81% des répondants indiquent ne pas rencontrer de difficultés imputables à l'UE. Pour les 18% qui estiment y être confrontés, viennent en tête les contraintes réglementaires (32%), les modalités d'obtention des financements (20%), la complexité des démarches/dossiers (10%) et la bureaucratie (9%) – les trois derniers items étant très proches… La perte d'autonomie (4%), l'ouverture à la concurrence (2%) ou le démantèlement des services publics (2%) ne sont guère évoqués.
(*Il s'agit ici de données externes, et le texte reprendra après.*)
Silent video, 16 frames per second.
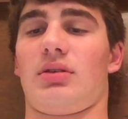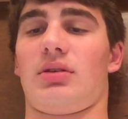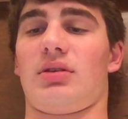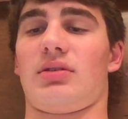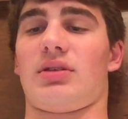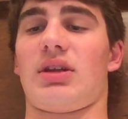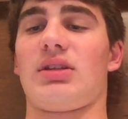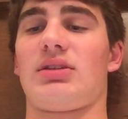
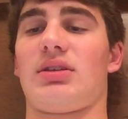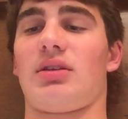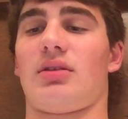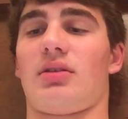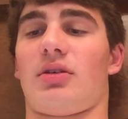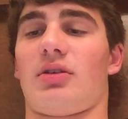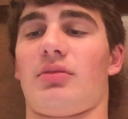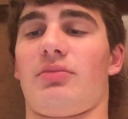is
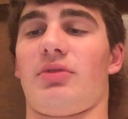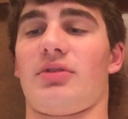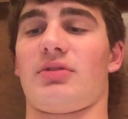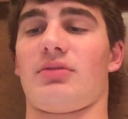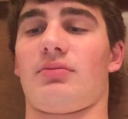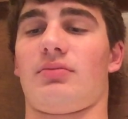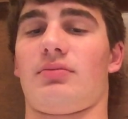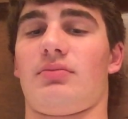incident on the
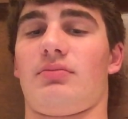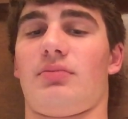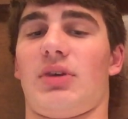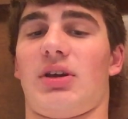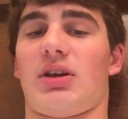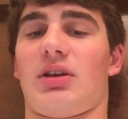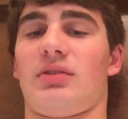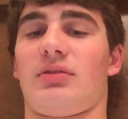prism.
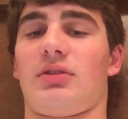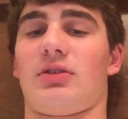Because of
Globalement, l'ignorance prédomine. 84% des répondants s'avouent mal informés des aides de l'UE dont pourrait bénéficier leur territoire (1% de "très bien informés"). Un tiers d'entre eux seulement indique avoir entendu parler de la Conférence sur l'avenir de l'Europe (confortant les récents résultats de l'enquête conduite par le Comité des régions), 6% seulement voyant "précisément de quoi il s'agit". 1% indique avoir déjà organisé des actions dans ce cadre, 12% envisageant de le faire. Pourtant, 69% estiment que les collectivités ont un rôle à jouer pour développer le sentiment d'appartenance à l'Europe, notamment en communiquant auprès des citoyens, et ce en donnant une image positive de l'UE.

Bureaucratie franco-française

Invité par le Sénat à livrer son analyse, Thibaut Guignard, représentant la commission Europe de l'Association des maires de France, et par ailleurs à la tête de Leader France, ne se dit pas surpris par les résultats de l'enquête, retrouvant ce qu'il "entend au quotidien". Il estime toutefois qu'il manque un volet à l'étude, relatif à la connaissance par les élus locaux du mécanisme de gestion des fonds de l'UE en France. "Quand on parle de bureaucratie européenne, on parle surtout de bureaucratie franco-française", précise-t-il. Prenant l'exemple du programme Leader et de la programmation 2014-2020, il ajoute : "Ce n'est pas l'UE qui a décidé que la régionalisation des fonds serait faite au moment de la réforme territoriale et des nouvelles régions, au moment des élections régionales et des changements d'exécutifs, avec une incapacité de l'Agence de services et de paiements à échanger et à co-construire avec les régions…" Avec pour résultat à ce jour "plus de 50% de l'enveloppe qui n'est pas attribuée et même pas 30% de crédits versés", ce qui place la France "à l'avant-dernière place", alors que "c'est elle qui est à l'origine de ce programme". Étayant l'argument, relevons que le rapport sur la gestion des fonds commandé par Amélie de Montchalin, et dont la "publication imminente" est promise par Clément Beaune depuis plus d'un an, n'a toujours pas trouvé son fil d'Ariane dans ce dédale… En conclusion, Thibaut Guignard souligne "l'effort de pédagogie et de communication à mener", persuadé "que toutes les communes peuvent avoir accès aux fonds et programmes". Un effort qui sera notamment conduit par le sénateur Rapin, président de la commission des affaires européennes. Il présentera l'étude et recueillera l'avis des élus locaux des départements ayant le plus répondu à la consultation : à Strasbourg le 27 novembre, Rennes le 4 décembre, Bordeaux le 11 décembre, en Haute-Savoie et à Saint-Germain-en-Laye, sans qu'une date n'ait été encore fixée.